WHAT YOU NEED TO DO -
Please copy out the entries below exactly, beginning with the line that contains "[5:03.05-5:03.95]" and ending with the line that contains "[5:03.05-5:10.05]", and include nothing outside that span.

··········

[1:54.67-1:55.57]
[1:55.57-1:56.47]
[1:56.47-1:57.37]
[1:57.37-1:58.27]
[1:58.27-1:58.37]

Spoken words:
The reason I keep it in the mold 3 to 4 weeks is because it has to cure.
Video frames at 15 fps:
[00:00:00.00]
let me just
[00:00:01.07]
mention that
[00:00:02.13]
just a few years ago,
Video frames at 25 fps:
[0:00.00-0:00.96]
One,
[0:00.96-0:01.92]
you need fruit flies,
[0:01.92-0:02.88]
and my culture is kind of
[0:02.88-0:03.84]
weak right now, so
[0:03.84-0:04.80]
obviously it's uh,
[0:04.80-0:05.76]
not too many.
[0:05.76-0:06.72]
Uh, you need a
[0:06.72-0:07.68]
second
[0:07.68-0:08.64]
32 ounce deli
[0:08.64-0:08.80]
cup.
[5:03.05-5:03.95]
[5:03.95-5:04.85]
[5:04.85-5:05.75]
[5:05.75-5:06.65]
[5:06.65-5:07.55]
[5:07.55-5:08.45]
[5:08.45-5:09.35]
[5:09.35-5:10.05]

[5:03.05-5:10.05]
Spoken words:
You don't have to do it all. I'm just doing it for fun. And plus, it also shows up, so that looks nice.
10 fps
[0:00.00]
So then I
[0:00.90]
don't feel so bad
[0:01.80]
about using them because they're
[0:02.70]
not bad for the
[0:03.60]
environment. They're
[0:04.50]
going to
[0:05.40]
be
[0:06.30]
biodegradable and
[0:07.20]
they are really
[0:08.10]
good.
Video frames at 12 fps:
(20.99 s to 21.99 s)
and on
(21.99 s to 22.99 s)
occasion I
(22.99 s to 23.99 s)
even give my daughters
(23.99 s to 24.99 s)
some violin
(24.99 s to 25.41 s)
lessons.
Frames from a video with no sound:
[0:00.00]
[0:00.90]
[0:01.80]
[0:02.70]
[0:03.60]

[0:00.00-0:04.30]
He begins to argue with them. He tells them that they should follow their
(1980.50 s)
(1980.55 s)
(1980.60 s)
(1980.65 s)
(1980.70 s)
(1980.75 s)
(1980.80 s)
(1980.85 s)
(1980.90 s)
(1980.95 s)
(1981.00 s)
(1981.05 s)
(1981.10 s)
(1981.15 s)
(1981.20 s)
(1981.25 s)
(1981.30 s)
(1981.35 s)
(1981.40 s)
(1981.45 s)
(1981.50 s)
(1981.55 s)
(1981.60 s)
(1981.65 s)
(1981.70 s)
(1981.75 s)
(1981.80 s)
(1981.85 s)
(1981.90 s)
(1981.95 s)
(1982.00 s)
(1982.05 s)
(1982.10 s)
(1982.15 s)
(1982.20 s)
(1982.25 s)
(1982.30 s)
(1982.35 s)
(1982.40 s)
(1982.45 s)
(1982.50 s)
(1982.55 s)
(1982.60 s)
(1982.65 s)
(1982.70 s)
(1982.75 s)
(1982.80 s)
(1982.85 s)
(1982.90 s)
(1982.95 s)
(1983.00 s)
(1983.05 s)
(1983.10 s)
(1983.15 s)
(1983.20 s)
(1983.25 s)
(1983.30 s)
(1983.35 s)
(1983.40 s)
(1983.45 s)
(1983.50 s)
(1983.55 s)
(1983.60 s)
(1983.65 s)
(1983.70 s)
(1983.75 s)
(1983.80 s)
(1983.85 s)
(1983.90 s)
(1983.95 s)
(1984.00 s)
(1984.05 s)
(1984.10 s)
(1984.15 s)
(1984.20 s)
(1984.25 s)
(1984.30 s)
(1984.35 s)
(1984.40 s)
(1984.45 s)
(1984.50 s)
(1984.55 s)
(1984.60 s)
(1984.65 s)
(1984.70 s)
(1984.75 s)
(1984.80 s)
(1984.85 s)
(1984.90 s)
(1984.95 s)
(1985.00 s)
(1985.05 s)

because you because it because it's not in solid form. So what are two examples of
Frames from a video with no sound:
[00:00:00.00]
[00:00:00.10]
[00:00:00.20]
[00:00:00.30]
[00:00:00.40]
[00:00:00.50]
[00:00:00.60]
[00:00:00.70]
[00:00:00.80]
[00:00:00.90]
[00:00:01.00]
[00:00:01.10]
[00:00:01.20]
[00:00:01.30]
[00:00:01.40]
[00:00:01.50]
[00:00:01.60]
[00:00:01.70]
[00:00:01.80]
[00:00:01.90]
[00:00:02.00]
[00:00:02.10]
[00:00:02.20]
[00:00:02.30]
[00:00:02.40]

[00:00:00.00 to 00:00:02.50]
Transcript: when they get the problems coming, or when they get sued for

··········

SOLVED EXERCISE -
[5:03.05-5:03.95]
[5:03.95-5:04.85]
[5:04.85-5:05.75]
[5:05.75-5:06.65]
[5:06.65-5:07.55]
[5:07.55-5:08.45]
[5:08.45-5:09.35]
[5:09.35-5:10.05]

[5:03.05-5:10.05]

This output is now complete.